Docker images have become the valuta franca in the cloud and container platform world. Although on the path to vendor-neutral standardisation (e.g. with OCI also being in Docker Hub for a year now), developers for now have settled on plain Docker as de-facto standard due to the vast ecosystem of base images and dependency images which speed up the rapid prototyping of complex scalable applications. From a production-grade DevOps perspective, a key concern is then to be assured that the containers used are of high quality, not infected by security vulnerabilities, and still containing the latest features available. In this blog post, a novel approach to visualise the situation around a particular container image is presented.
Existing containers are used in Container-as-a-Service (CaaS) platforms such as Kubernetes, OpenShift and Podman explicitly as lowest-level execution unit. Furthermore, they are also used as base images (in Dockerfiles) and as dependency images (in deployment descriptors, templates and compose files).

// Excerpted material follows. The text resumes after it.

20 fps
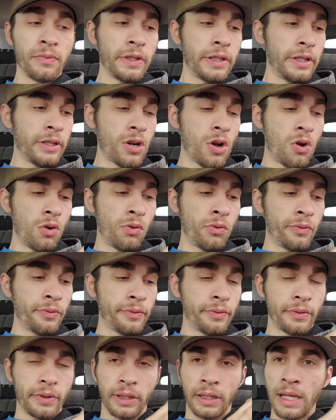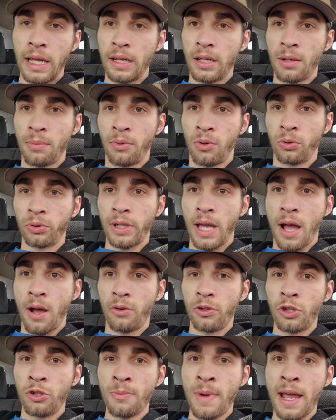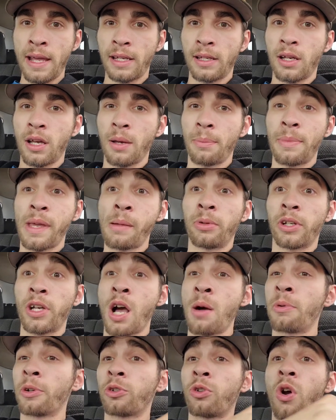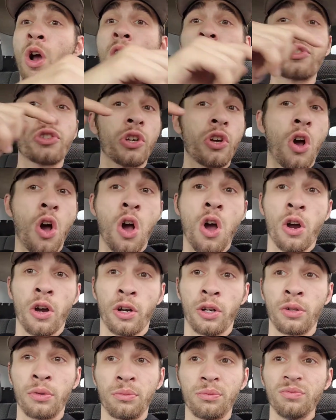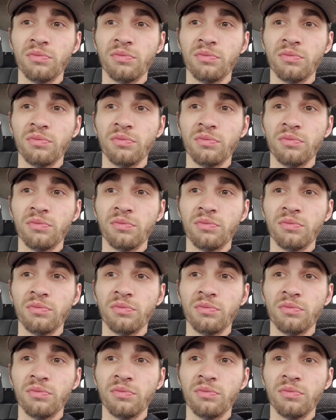you know, getting a bolt out, you might be able to come across the car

Finally, containers are also transparently auto-built or auto-finalised (with volume mounts) in several Function-as-a-Service (FaaS) and Platform-as-a-Service (PaaS) environments. Any quality or security issue with any container image may quickly invalidate any assumption about the stability and reliability of the container-based applications and services. Thus, better tools to check and represent the characteristics of container images are needed.

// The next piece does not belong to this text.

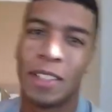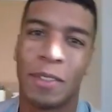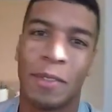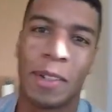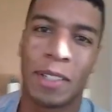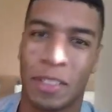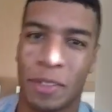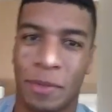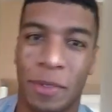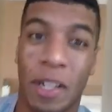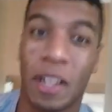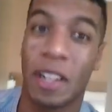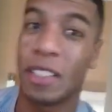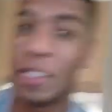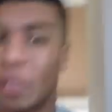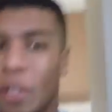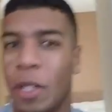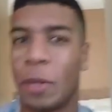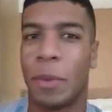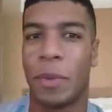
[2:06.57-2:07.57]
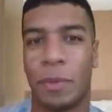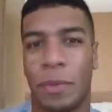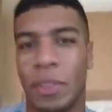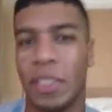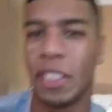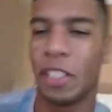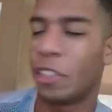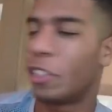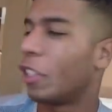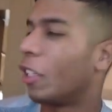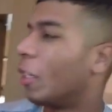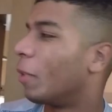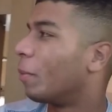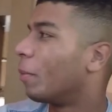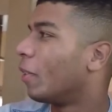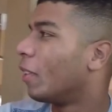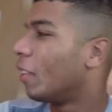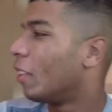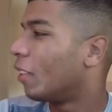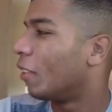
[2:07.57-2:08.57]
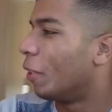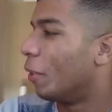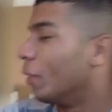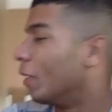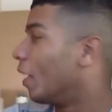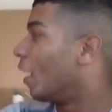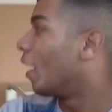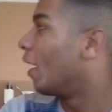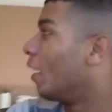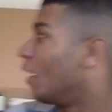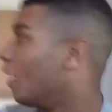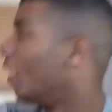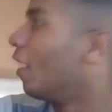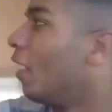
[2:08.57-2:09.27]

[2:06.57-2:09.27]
the rest of the vlog is all with D-Sharp whole day.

For early development stages, there are validation tools such as Hadolint and Dockerlint to find programming issues in Dockerfiles, ranging from unconventional shell commands to forgotten maintainer information. For later testing stages, there are more tools such as Clair, Anchore and the research-proposed DIVA to find runtime stability issues and security vulnerabilities. The tools have certain assumptions about how they are run – Clair for instance is not optimised to be invoked on demand as it downloads CVEs on startup. Instead, it is a long-running process (attached to an equally long-running PostgreSQL server) to which CLI tools connect for doing the actual work. There is for instance claircli, but the more suitable tool for integration into an artefact observation appears to be clair-scanner. For that, a stand-alone variant suitable for CI/CD integration exists with clair-local-scan. The tool pulls a local or remote container image, scans it against the most recent CVE database – if the image based on a supported operating system, outputs the potentially applying CVEs and returns a binary value indicating whether the image is free of issues.

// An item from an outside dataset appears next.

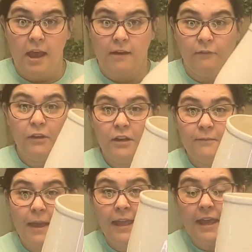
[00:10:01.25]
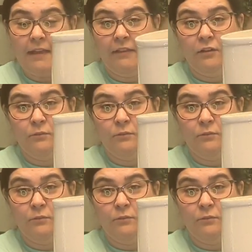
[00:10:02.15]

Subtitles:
And we're going to make a little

Sometimes, it is not clear which layer an issue comes from, who is responsible for fixing it and which other images may be infected by the issue. While there are some tools to deal with the issue, their results are not satisfactory. The docker images --tree
command is deprecated, and the often-recommended chenzj/dfimage
container, while nicely concatenating build instructions across the entire history, does not exploit the knowledge about tagged images, nor integrates with external knowledge sources. Enter inheritancetree.sh
. This script analyses a Docker image’s build history, reconstructing (as far as possible) the layers and their origin as tagged images, and generates a graph representation. Moreover, the script consults two oracles to provide more information: The Docker Hub API, to get information whether a tagged layer is still up-to-date with regards to the currently published layer for the same tag (and architecture), and a locally running Clair security scanner as described above.
The script automatically picks up installed tools to build up its information sources. A helper script is provided to run the dockerised version of Clair properly. Colouring and labelling is used to provide an easy overview about the state of the image and its ancestry down to the virtual scratch
base image. Labels include (outdated) versus (up-to-date) and (vulnerable!) versus (secure).
The inheritancetree.sh
script is available from Git. On the applied research side, we continue to observe the chatacteristics and quality aspects of microservice implementation artefacts such as Docker container images to ensure that Swiss companies using such technologies get better insights into what is happening in their cloud application deployments.